Gesetzestext
Fedlex ↗
1Personendaten, die von einem Schengen-Staat übermittelt oder zur Verfügung gestellt wurden, können der zuständigen Behörde eines Drittstaates oder einem internationalen Organ nur bekannt gegeben werden, wenn:
- a.
- die Bekanntgabe zur Verhütung, Feststellung oder Verfolgung einer Straftat erforderlich ist;
- b.
- der Schengen-Staat, der die Personendaten übermittelt oder zur Verfügung gestellt hat, der Bekanntgabe vorgängig zugestimmt hat; und
- c.
- die Voraussetzungen nach Artikel 349c erfüllt sind.

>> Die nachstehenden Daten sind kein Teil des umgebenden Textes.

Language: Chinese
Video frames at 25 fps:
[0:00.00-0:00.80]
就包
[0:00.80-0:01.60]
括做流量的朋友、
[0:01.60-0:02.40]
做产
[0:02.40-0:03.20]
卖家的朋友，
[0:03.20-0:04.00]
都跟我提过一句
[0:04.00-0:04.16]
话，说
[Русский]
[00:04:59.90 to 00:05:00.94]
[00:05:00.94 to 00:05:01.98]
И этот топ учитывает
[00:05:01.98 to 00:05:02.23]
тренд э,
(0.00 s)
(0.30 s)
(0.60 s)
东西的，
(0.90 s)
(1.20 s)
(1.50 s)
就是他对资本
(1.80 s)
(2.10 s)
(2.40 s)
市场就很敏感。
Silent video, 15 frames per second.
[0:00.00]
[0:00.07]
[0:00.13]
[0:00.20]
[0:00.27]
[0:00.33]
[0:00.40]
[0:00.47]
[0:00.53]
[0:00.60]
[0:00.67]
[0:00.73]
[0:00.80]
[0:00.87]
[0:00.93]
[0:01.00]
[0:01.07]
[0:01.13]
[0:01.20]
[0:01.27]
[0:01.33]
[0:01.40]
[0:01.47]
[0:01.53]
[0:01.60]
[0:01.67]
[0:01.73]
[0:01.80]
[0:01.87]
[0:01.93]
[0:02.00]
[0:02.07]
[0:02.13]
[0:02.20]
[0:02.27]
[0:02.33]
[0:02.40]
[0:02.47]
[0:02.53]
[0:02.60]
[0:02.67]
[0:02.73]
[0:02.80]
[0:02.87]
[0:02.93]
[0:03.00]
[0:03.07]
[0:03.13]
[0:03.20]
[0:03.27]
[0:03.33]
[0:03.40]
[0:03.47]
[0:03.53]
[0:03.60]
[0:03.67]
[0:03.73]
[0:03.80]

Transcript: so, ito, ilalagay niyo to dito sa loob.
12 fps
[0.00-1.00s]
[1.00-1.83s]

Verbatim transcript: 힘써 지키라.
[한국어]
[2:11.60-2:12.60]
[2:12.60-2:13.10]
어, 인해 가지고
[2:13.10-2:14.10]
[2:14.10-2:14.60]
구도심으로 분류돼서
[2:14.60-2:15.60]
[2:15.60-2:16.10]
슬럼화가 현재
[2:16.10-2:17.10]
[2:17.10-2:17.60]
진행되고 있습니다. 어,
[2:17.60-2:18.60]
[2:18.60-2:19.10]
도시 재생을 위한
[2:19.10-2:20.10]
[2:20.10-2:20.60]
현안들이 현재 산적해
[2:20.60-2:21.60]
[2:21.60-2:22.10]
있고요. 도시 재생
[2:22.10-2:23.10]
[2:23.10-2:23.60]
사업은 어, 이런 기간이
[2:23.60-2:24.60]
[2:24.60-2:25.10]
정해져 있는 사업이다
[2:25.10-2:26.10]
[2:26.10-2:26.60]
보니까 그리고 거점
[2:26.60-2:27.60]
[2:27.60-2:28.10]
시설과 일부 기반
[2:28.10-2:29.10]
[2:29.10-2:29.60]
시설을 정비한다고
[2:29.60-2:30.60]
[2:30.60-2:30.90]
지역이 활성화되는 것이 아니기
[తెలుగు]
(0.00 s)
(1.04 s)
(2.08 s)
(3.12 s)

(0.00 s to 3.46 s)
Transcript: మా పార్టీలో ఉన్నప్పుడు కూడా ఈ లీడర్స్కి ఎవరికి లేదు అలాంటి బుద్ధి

2Abweichend von Absatz 1 Buchstabe b dürfen Personendaten im Einzelfall bekannt gegeben werden, wenn:
- a.
- die vorgängige Zustimmung des Schengen-Staates nicht rechtzeitig eingeholt werden kann; und
- b.
- die Bekanntgabe zur Abwehr einer unmittelbar drohenden ernsthaften Gefahr für die öffentliche Sicherheit eines Schengen-Staates oder eines Drittstaates oder zur Wahrung der wesentlichen Interessen eines Schengen-Staates unerlässlich ist.
3Der Schengen-Staat wird unverzüglich über die Bekanntgabe nach Absatz 2 informiert.